Hingga waktu menunjukkan pukul setengah sembilan malam, sebuah wajah yang dikenalnya baik menghampirinya.
"Mbak Airi, maaf mbak udah lama banget nunggunya ya?"
"Mas Bobby, eh lumayan sih, empat setengah jam." Kata Airi sambil nyengir.
"Maaf ya mbak, macet tadi."
"Iya mas nggak apa-apa."
Airi heran mengapa yang datang malah Bobby. Namun keheranannya segera ditepis mengingat ini adalah bandara dan tentu saja Sultan atau keluarganya tidak akan datang langsung menjemputnya. Jika begitu, justru akan memicu media.
Bobby membantu Airi menaikkan koper dan juga kedua anaknya, lalu melajukan mobilnya menuju ke sebuah apartemen mewah. Semakin mendekati tempat itu, jantung Airi semakin berdebar kencang. Siap ataupun tida, Airi harus menghadapinya.
"Kita ke lantai 15 ya mbak." Kata Bobby sesampainya di tempat barkir.
"Oh iya mas."
Baru kali ini Airi berada di sebuah apartemen semewah ini. Airi dibuat takjub dengan lingkungannya.
"Ini apartemen siapa mas?"
"Mas Sultan mbak. Ini salah satu apartemennya. Biasanya kalau lagi ada kerjaan di dekat-dekat ini, mas Sultan biasa nginep di sini."
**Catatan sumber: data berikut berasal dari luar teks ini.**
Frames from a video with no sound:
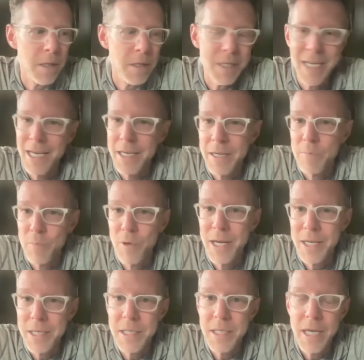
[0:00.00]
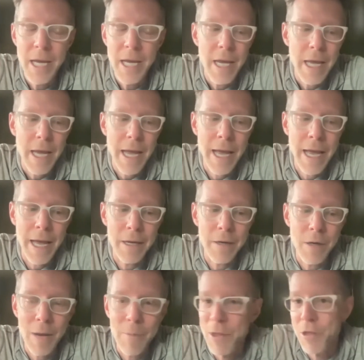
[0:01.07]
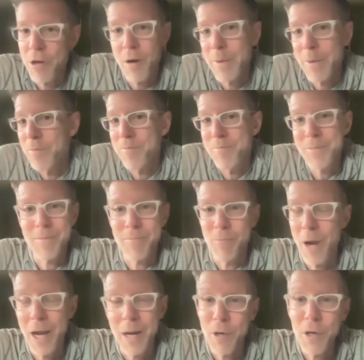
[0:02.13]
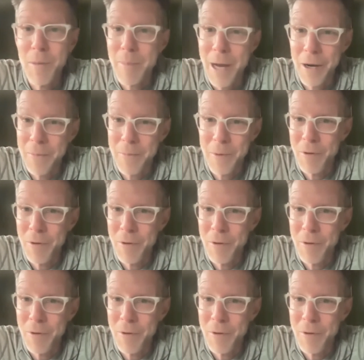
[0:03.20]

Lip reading: tech press. And we thought we'd write a book about them.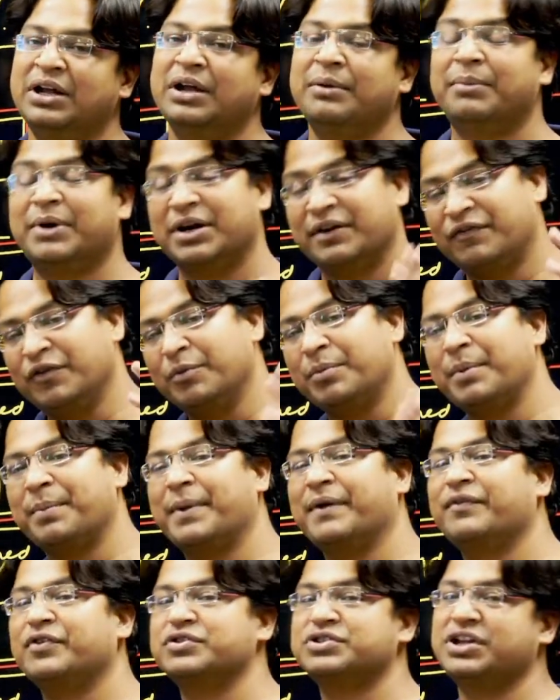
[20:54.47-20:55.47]
But if you
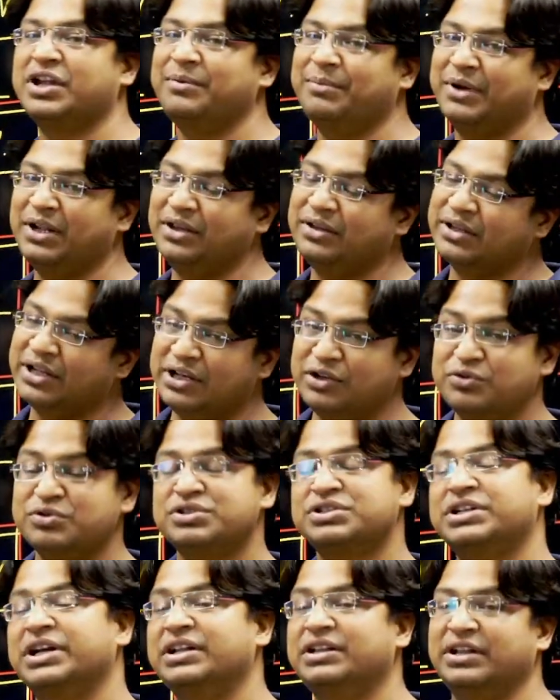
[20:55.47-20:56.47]
prepare for JEE Main, then you
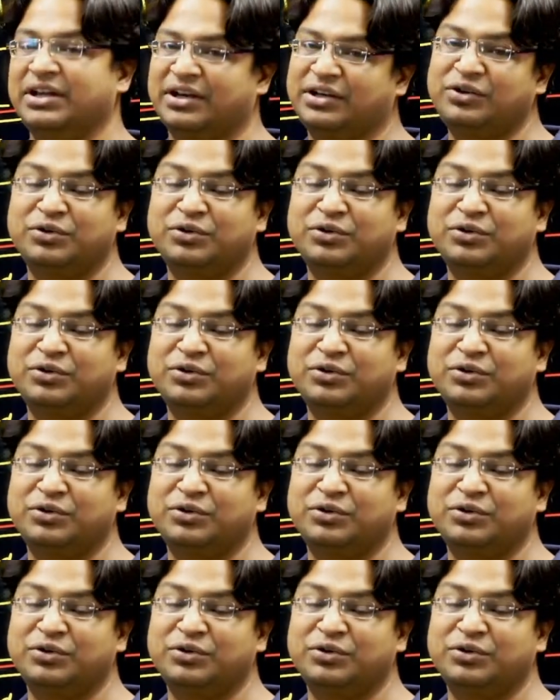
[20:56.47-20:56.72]
stay there.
"Oh...em..orang tuanya juga di sini?"
"Enggak mbak, ada di rumah Pondok Indah, mbak."
"Oh..."
Airi menghela nafasnya pelan. "Jadi di sini bakal sendiri, kupikir akan di rumah orang tuanya. Salah kira saya."
Bobby tersenyum salah tingkah. Dia sendiri merasa sangat tidak enak dengan situasi ini. Di satu sisi, Bobby merasa kasihan dengan Airi dan segala drama hidupnya. Namun dia tidak bisa berbuat banyak.
"Mbak Airi sama anak-anak istirahat dulu. Di kulkas sudah saya isi bahan-bahan kalau mau masak. Di meja tadi saya sudah pesan beberapa makanan, nanti tinggal diangetin aja. Buat anak-anak juga ada. Besok saya jemput. Kalau ada apa-apa nanti hubungi saya ya. Eh, hapenya bisa dipakai?"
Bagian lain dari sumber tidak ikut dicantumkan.